*THE PROBLEM*. All the data should be repeated exactly. Any image in it is left out.

(RECORD EXTRACTS Opens)

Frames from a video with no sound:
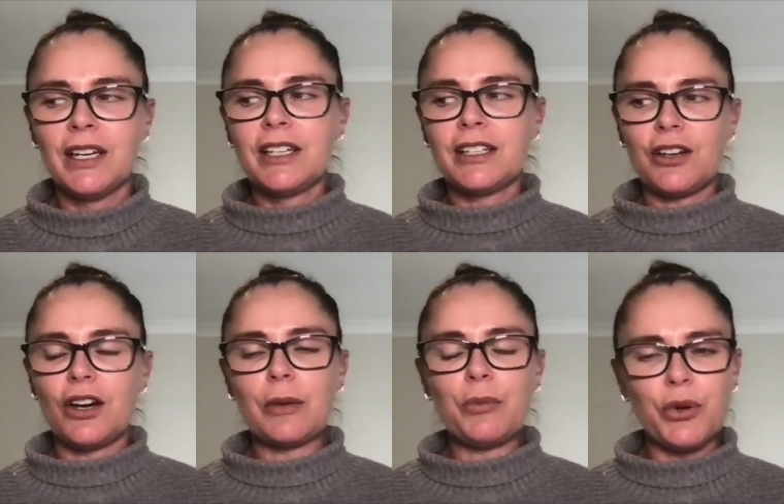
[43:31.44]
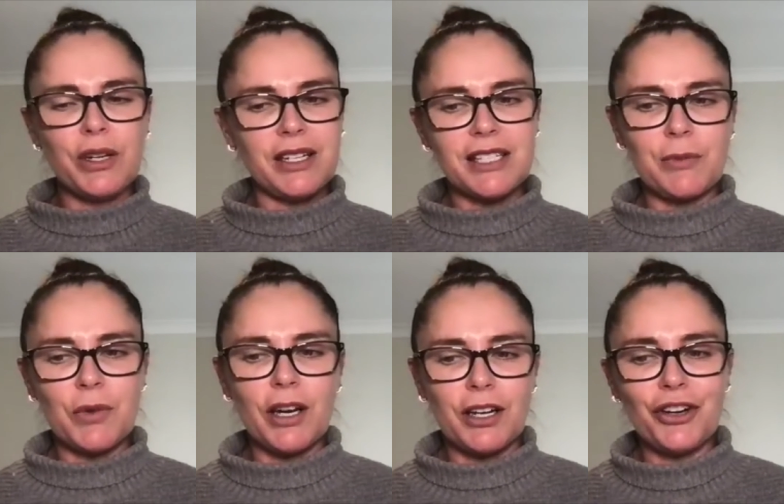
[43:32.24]
to kind of put it in some
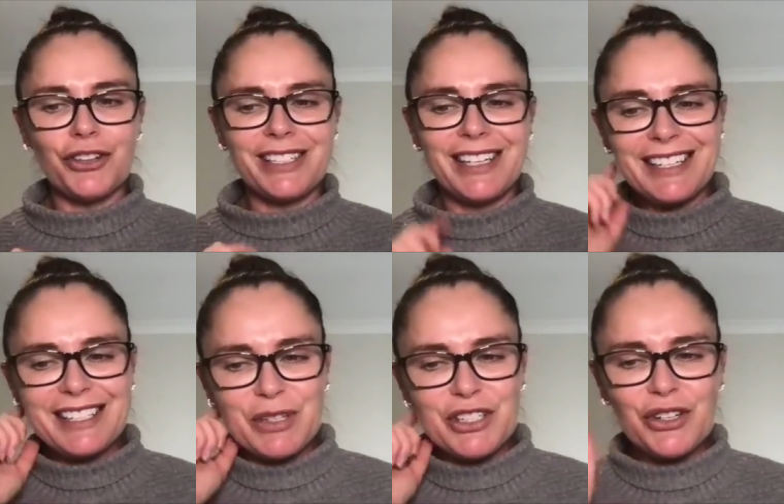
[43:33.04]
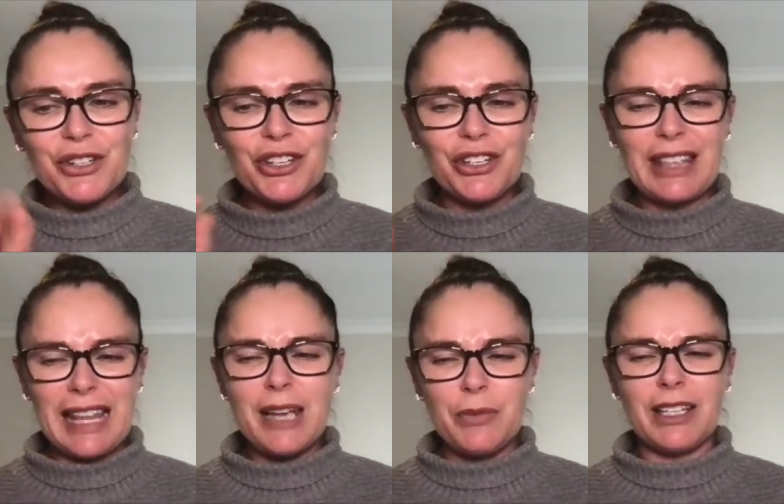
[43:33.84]
kind of context. But don't go
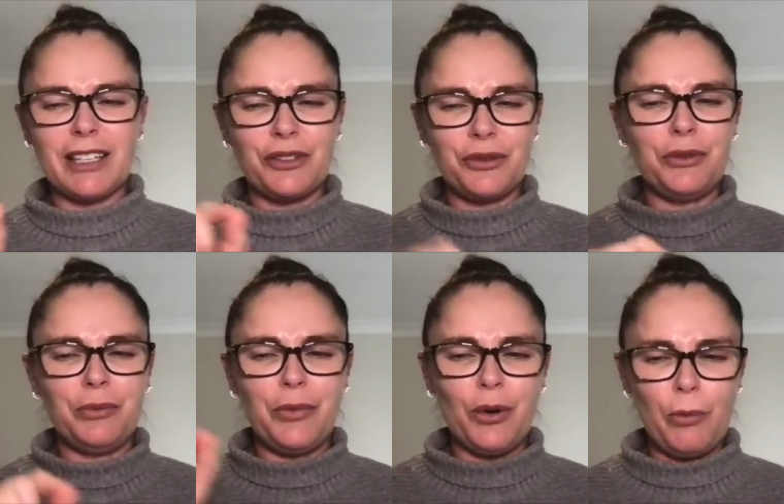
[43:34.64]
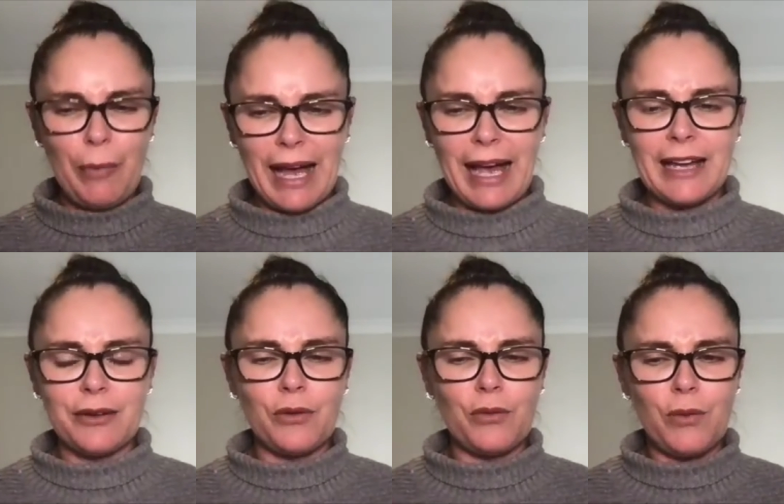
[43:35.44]
labeling it good or bad
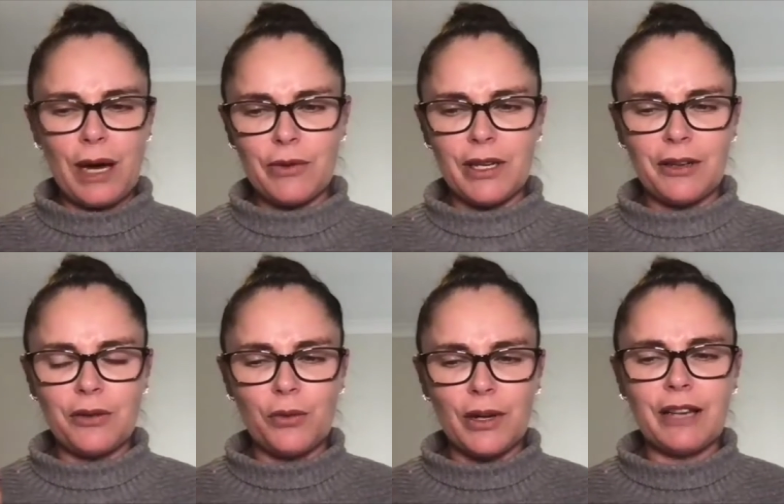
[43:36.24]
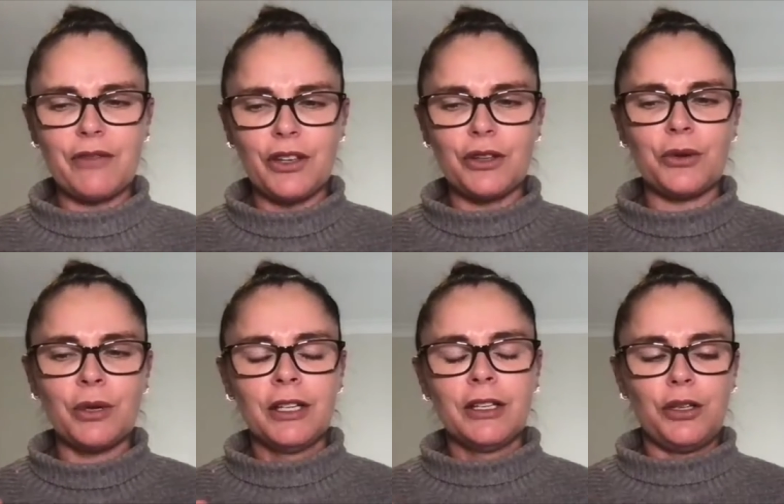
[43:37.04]
or worrying or whatever. You
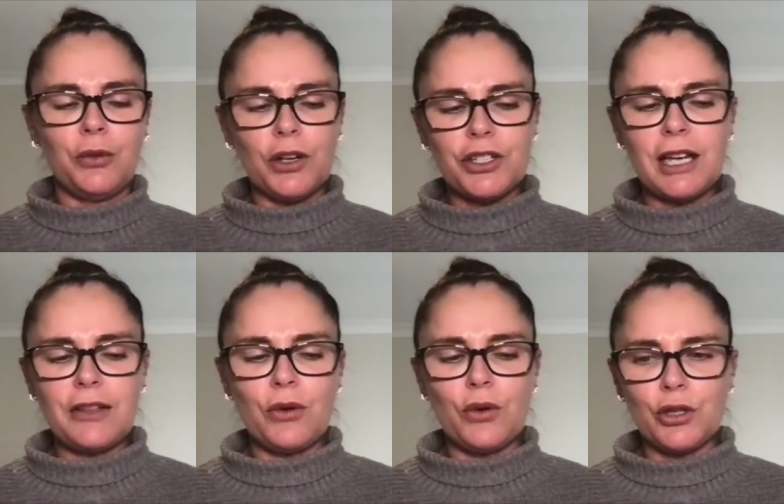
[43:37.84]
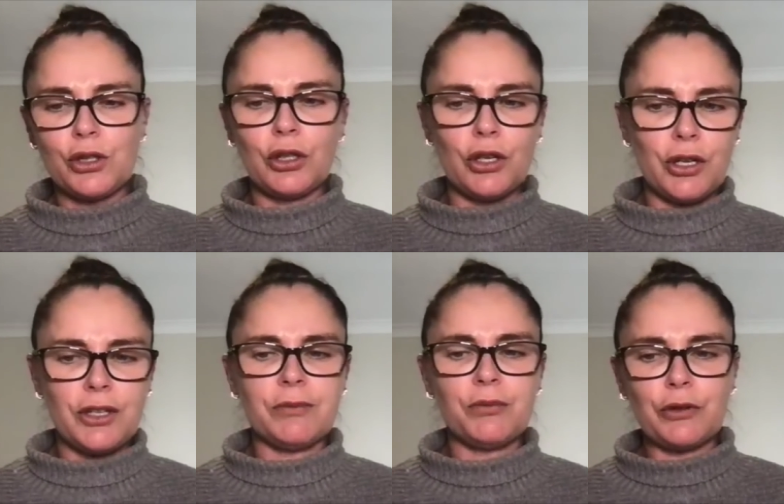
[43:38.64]
watch how the horse
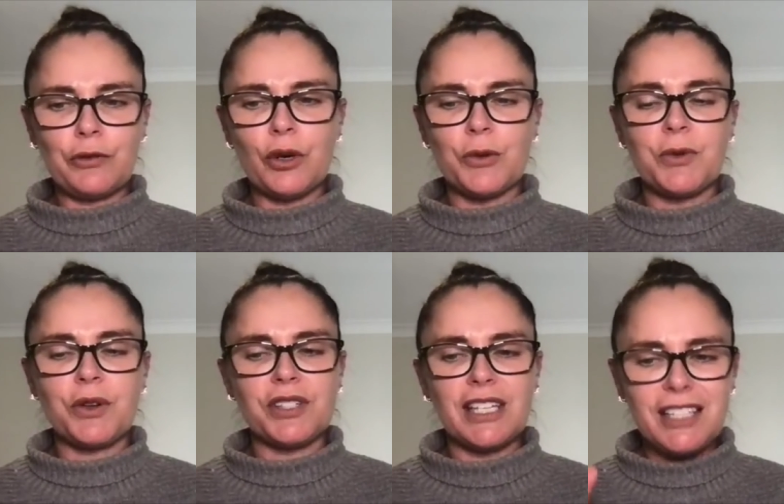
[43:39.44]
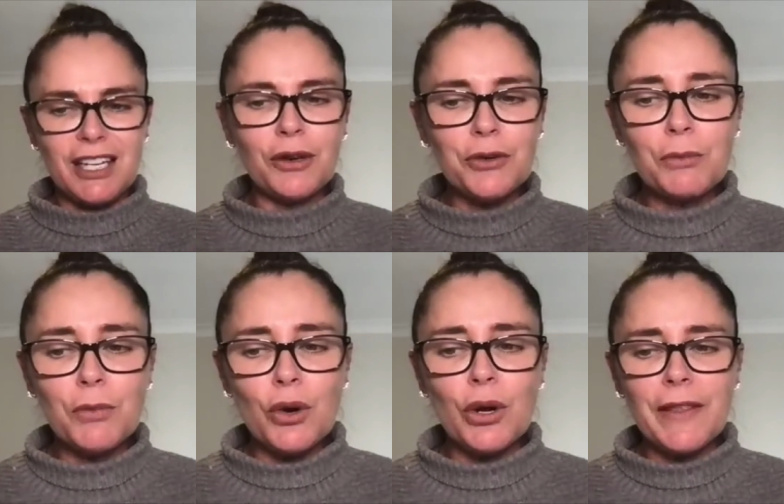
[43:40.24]
learns and performs, because they tell you
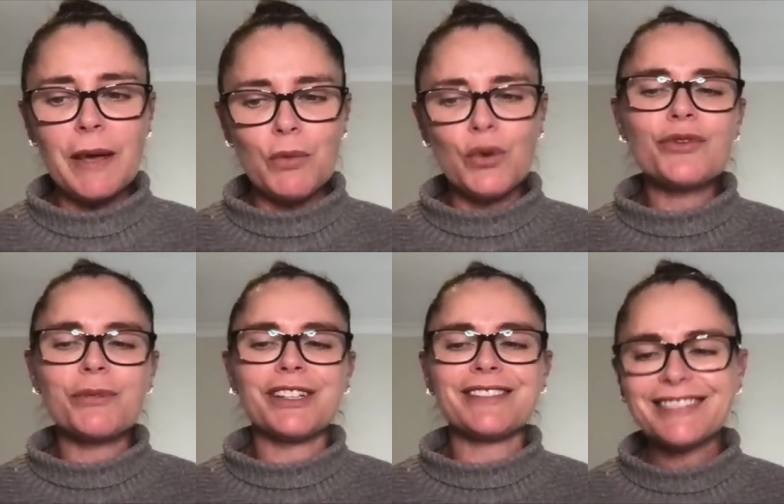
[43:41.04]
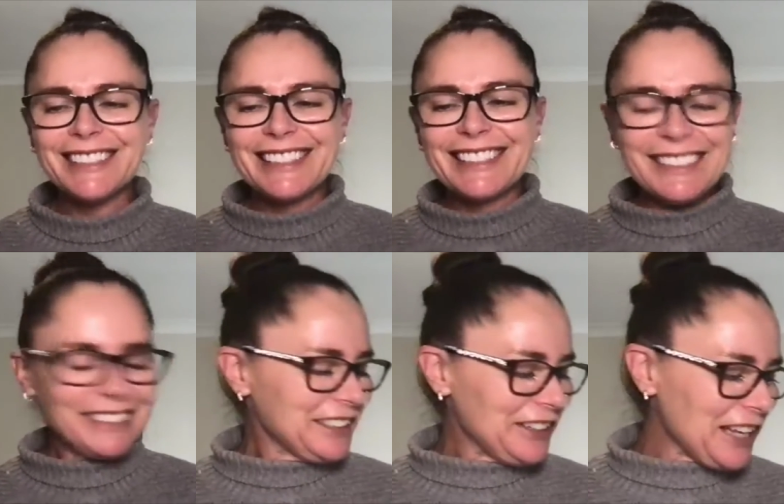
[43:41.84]
more in their movement.
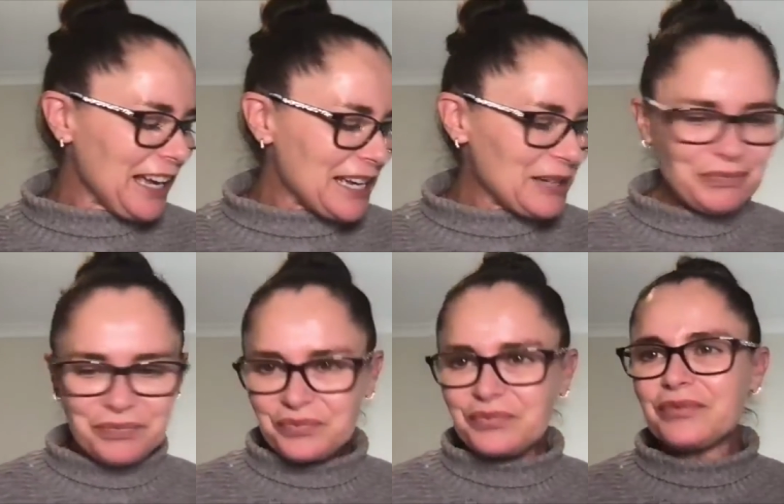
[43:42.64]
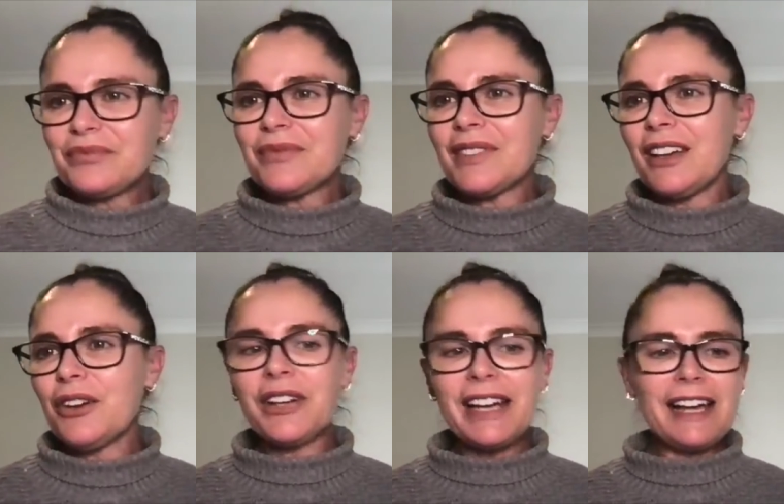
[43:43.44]

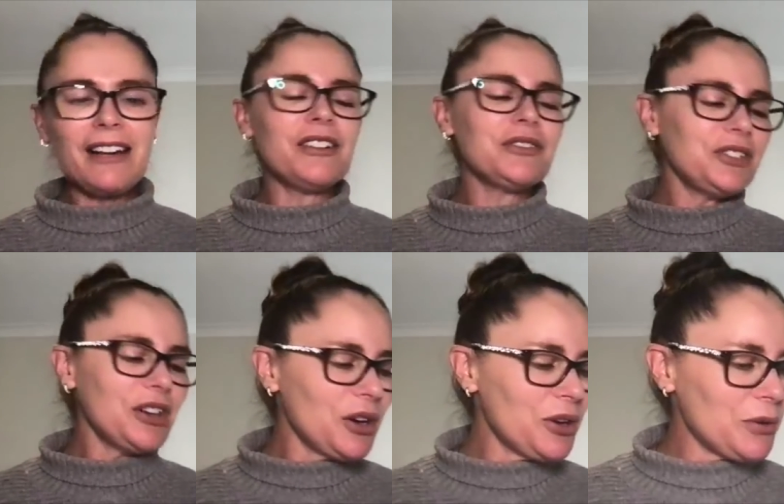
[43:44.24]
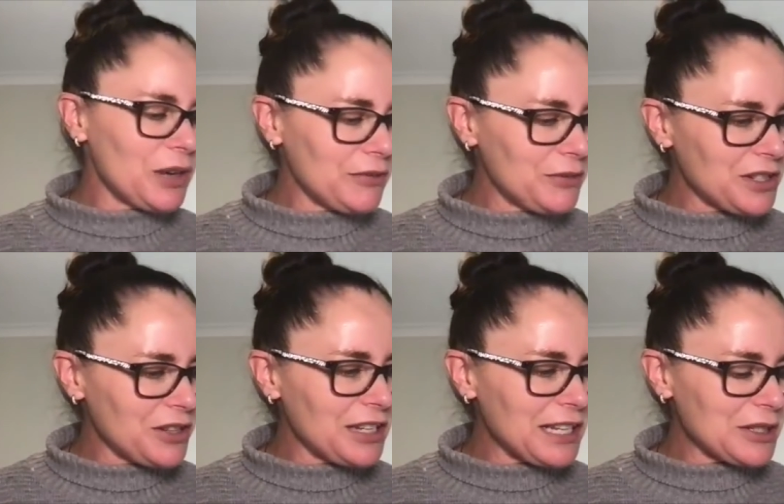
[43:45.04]
Okay, oh no, I was
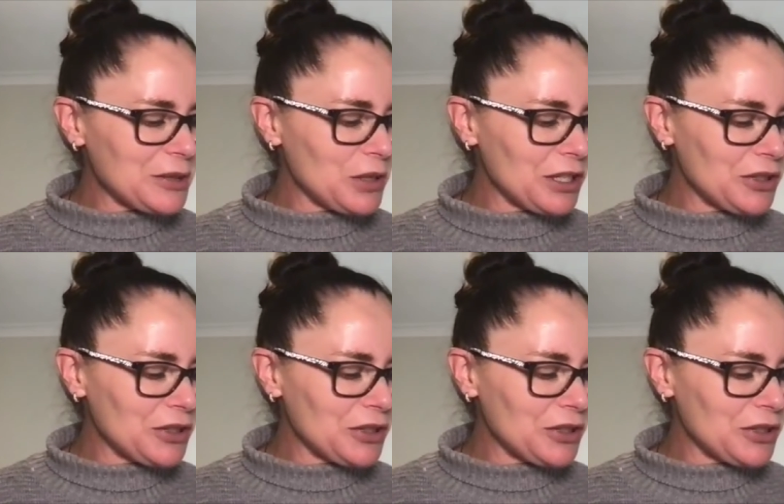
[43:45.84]
going to get to my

(RECORD EXTRACTS Closes)

*RESULT OF THE TASK*.
Frames from a video with no sound:
[43:31.44]
[43:32.24]
to kind of put it in some
[43:33.04]
[43:33.84]
kind of context. But don't go
[43:34.64]
[43:35.44]
labeling it good or bad
[43:36.24]
[43:37.04]
or worrying or whatever. You
[43:37.84]
[43:38.64]
watch how the horse
[43:39.44]
[43:40.24]
learns and performs, because they tell you
[43:41.04]
[43:41.84]
more in their movement.
[43:42.64]
[43:43.44]

[43:44.24]
[43:45.04]
Okay, oh no, I was
[43:45.84]
going to get to my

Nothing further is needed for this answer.